### Assigned task:
Where the data below begins, start duplicating lines exactly, and finish with the line containing "(147.63 s to 148.63 s)"; add nothing else. Leave the pictures out.
══════════════════════════════
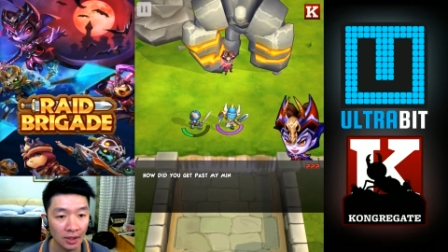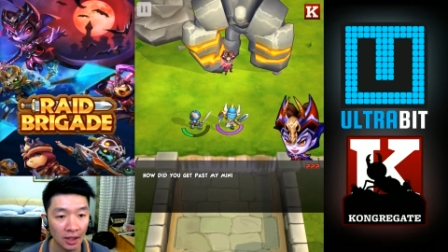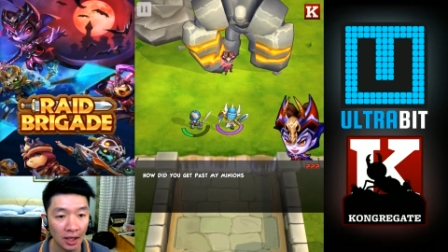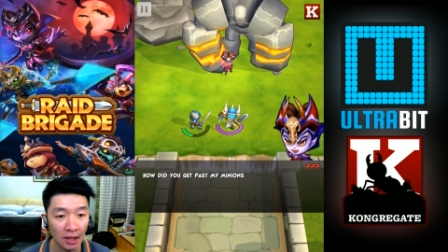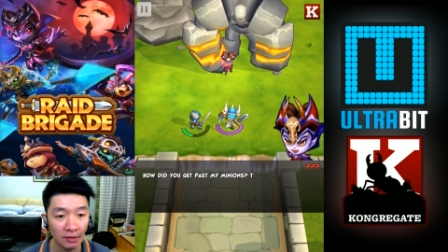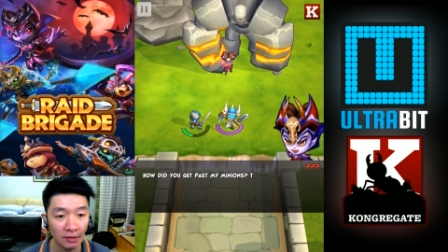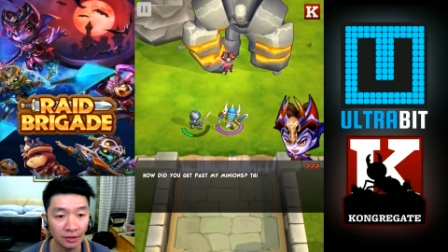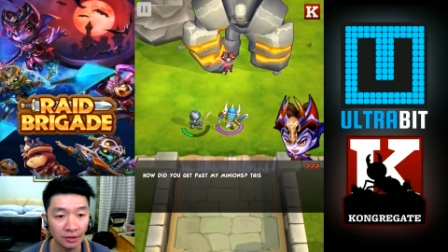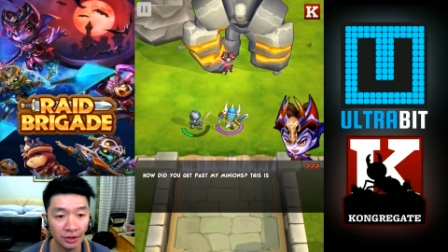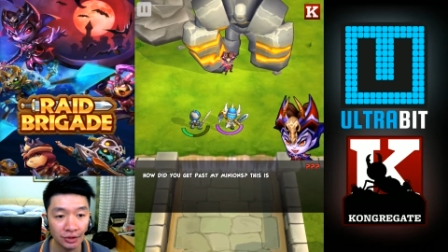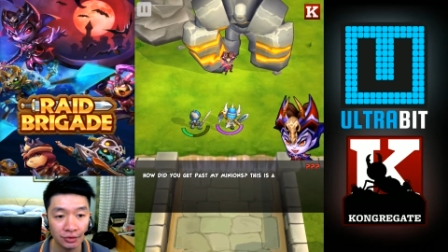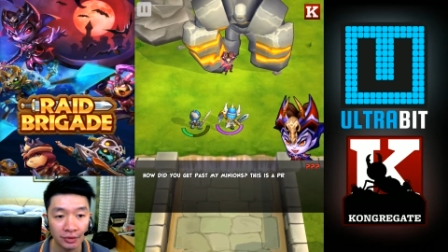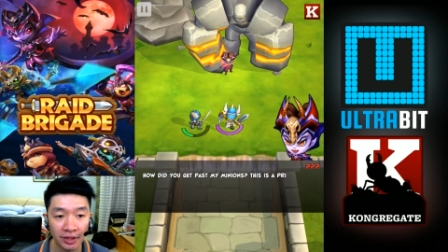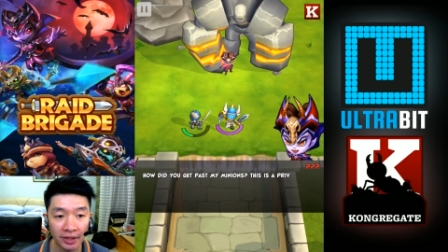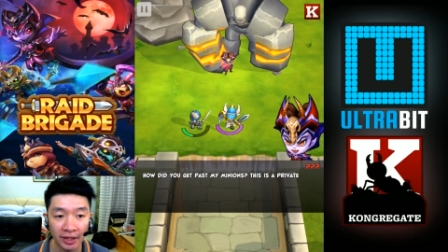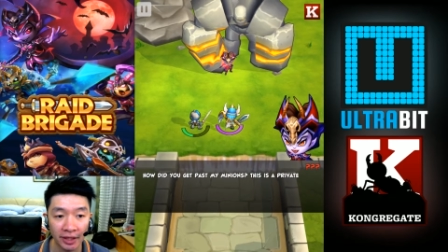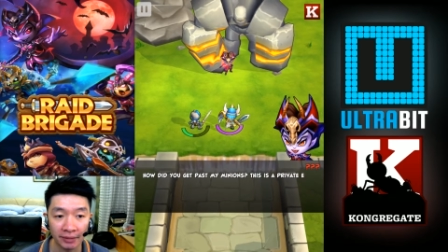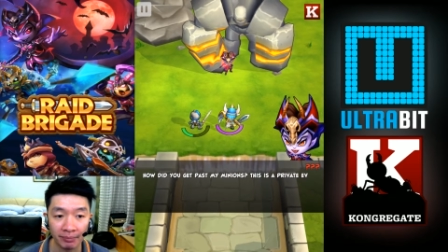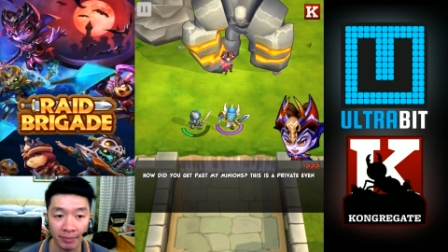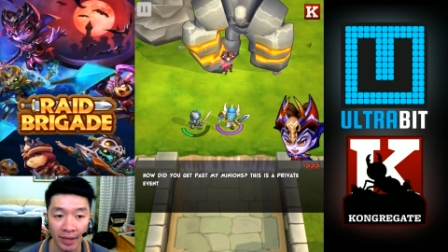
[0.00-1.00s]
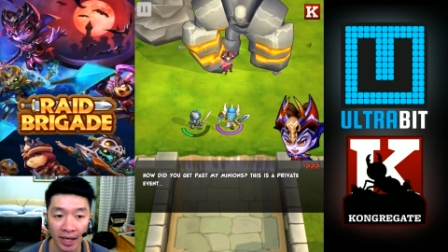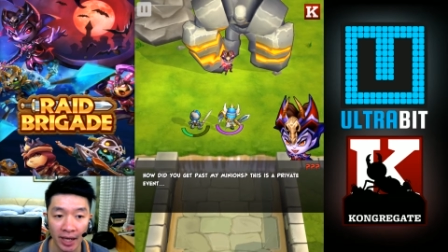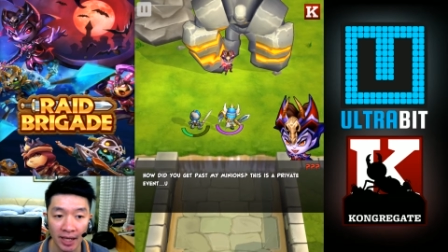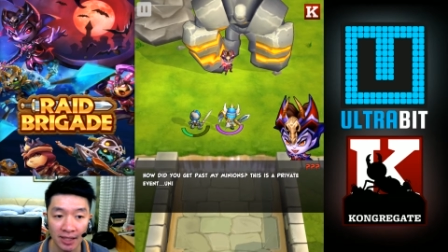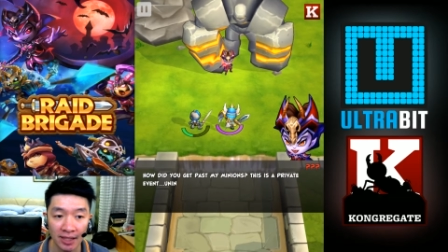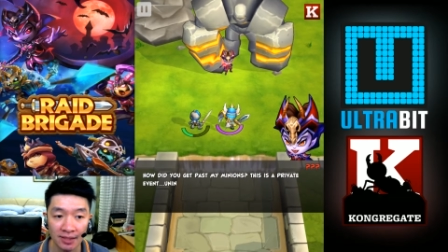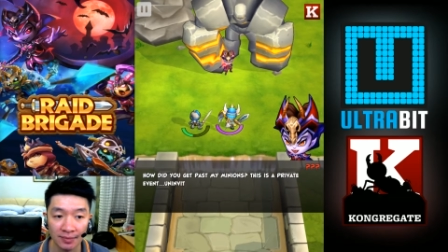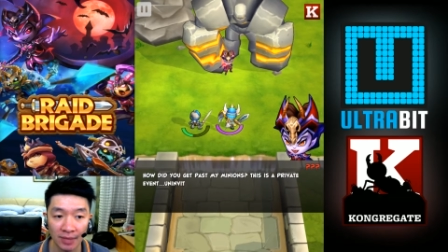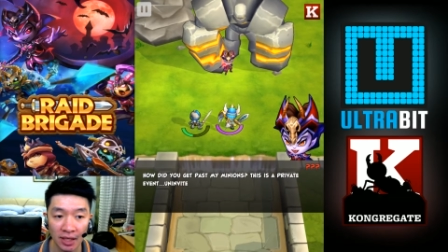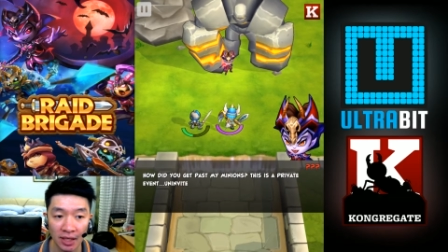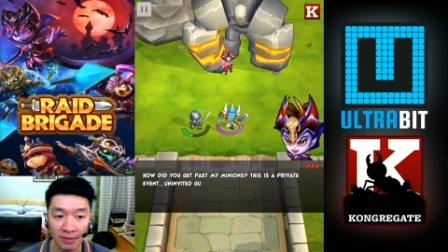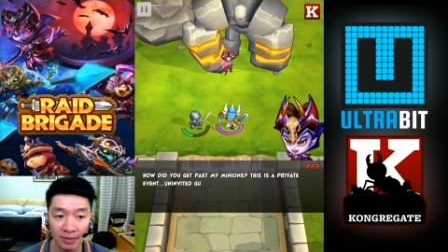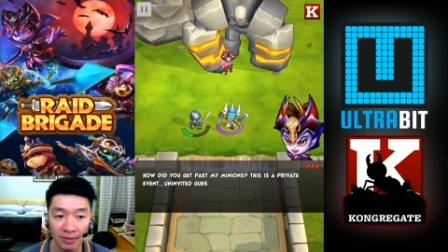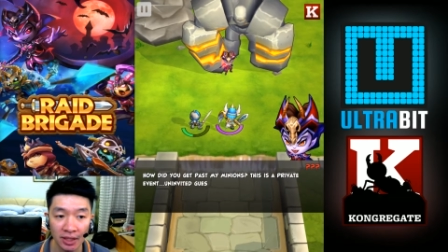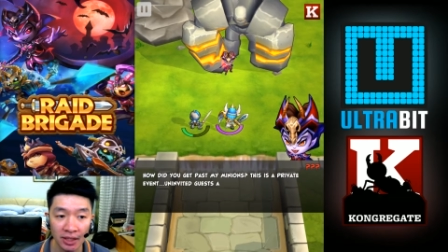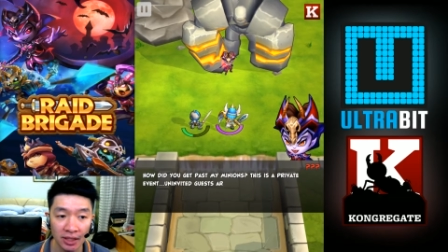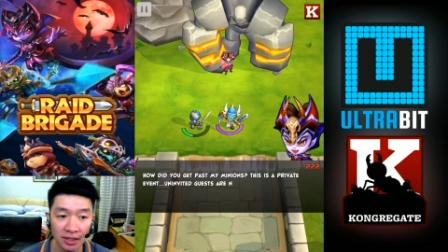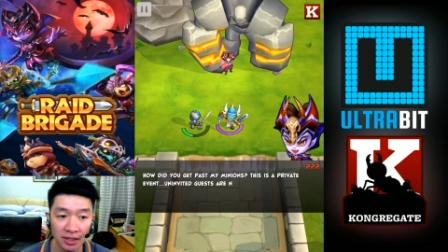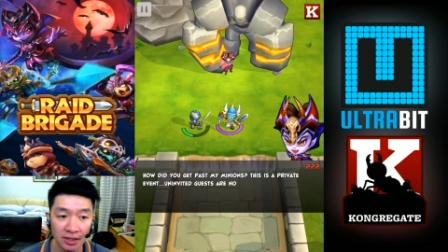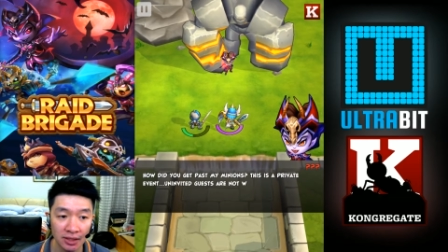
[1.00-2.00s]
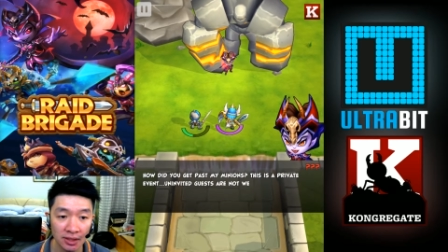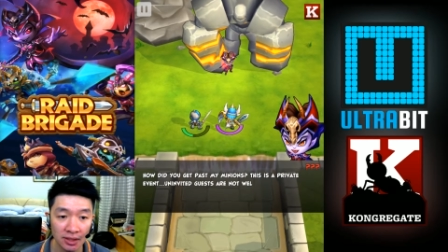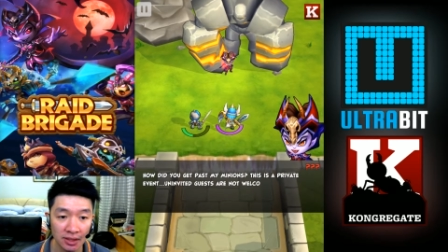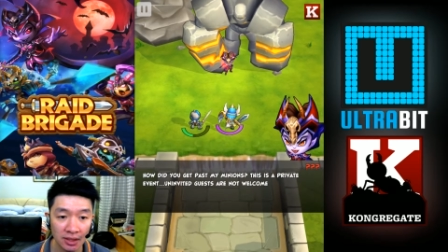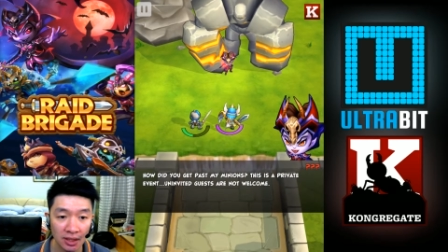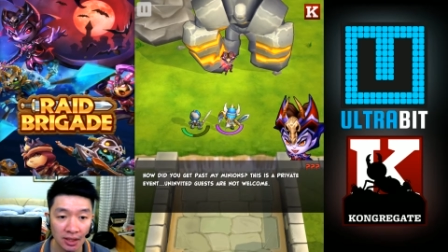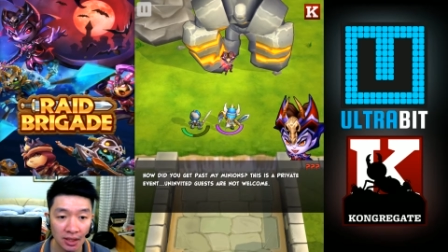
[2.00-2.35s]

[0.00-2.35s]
How did you get past my minions?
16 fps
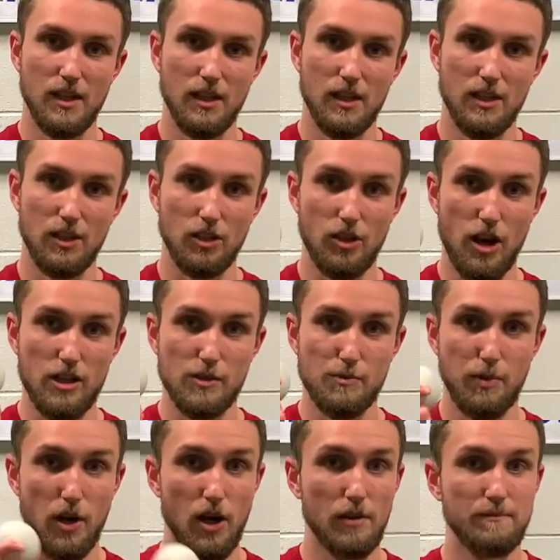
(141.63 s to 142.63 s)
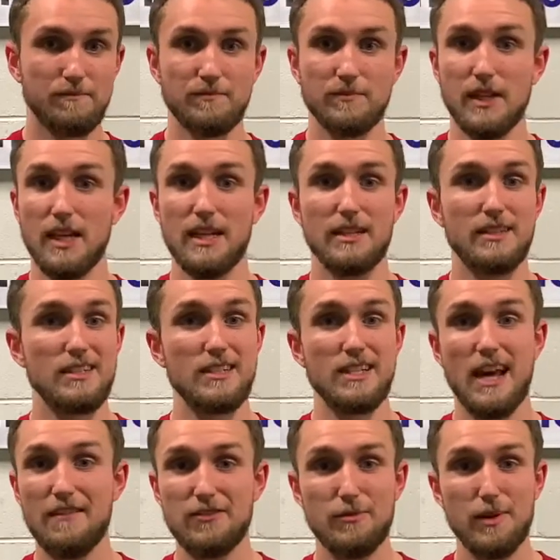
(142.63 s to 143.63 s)
lacrosse ball. Doesn't
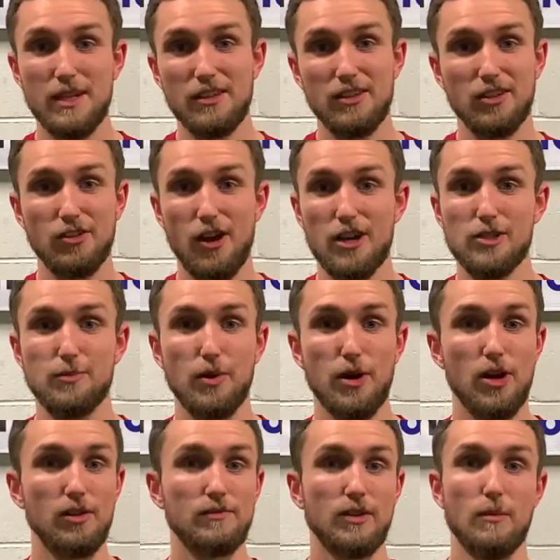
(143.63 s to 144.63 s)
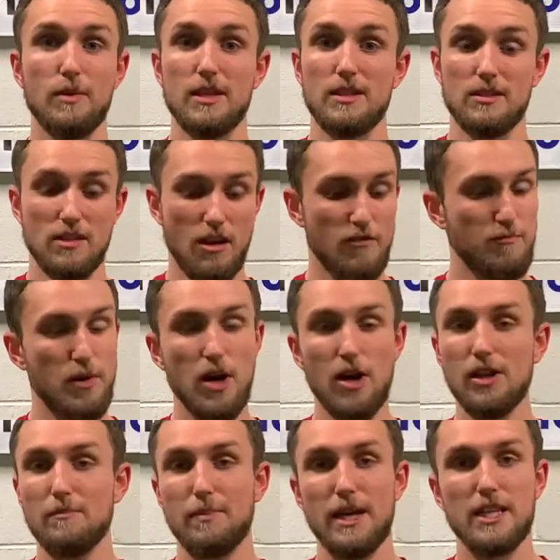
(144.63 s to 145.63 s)
have to be a lacrosse ball, it can be a
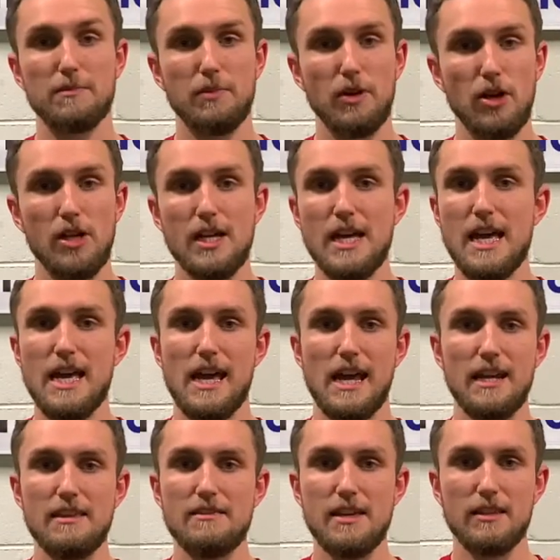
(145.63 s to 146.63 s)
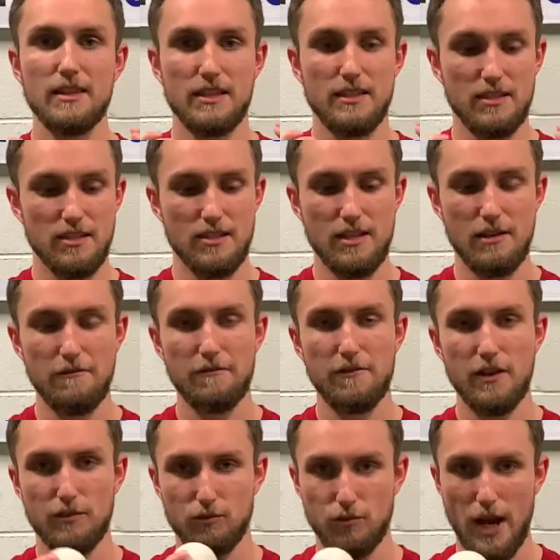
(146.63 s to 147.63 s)
softball, a baseball, anything that's stiff
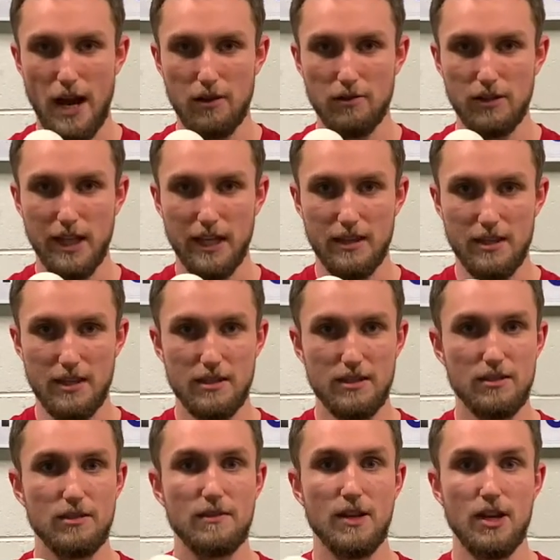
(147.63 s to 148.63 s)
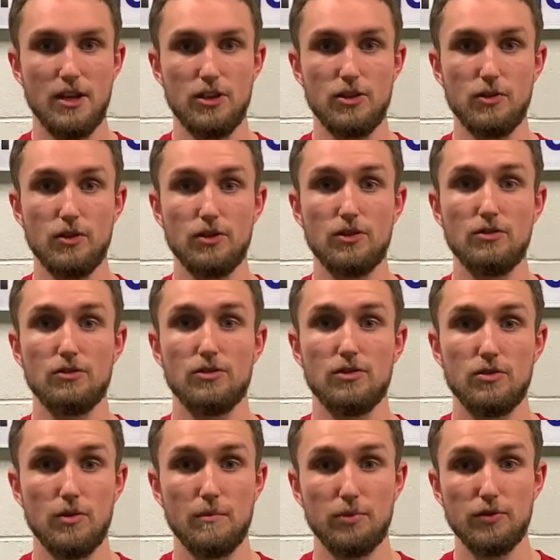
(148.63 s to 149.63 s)
and round like this, you can use
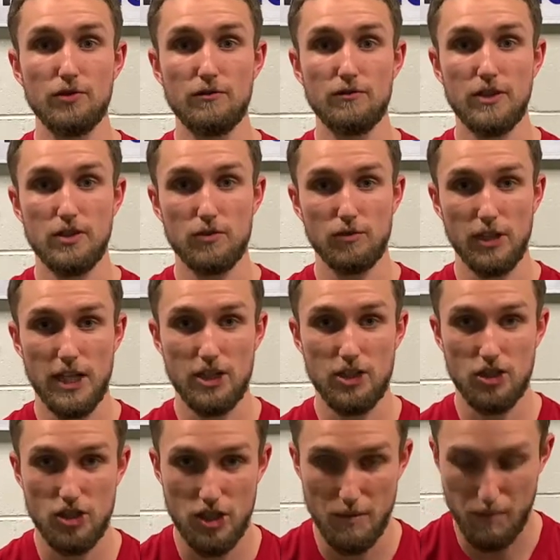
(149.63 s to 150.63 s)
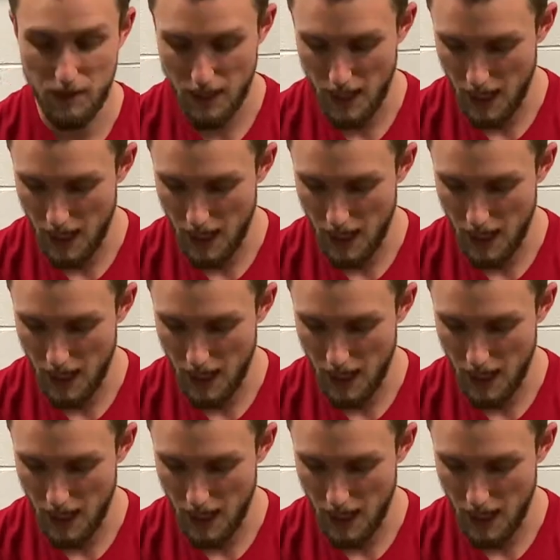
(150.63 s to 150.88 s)
to improve this relationship in the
══════════════════════════════
### Completed task:
[0.00-1.00s]
[1.00-2.00s]
[2.00-2.35s]

[0.00-2.35s]
How did you get past my minions?
16 fps
(141.63 s to 142.63 s)
(142.63 s to 143.63 s)
lacrosse ball. Doesn't
(143.63 s to 144.63 s)
(144.63 s to 145.63 s)
have to be a lacrosse ball, it can be a
(145.63 s to 146.63 s)
(146.63 s to 147.63 s)
softball, a baseball, anything that's stiff
(147.63 s to 148.63 s)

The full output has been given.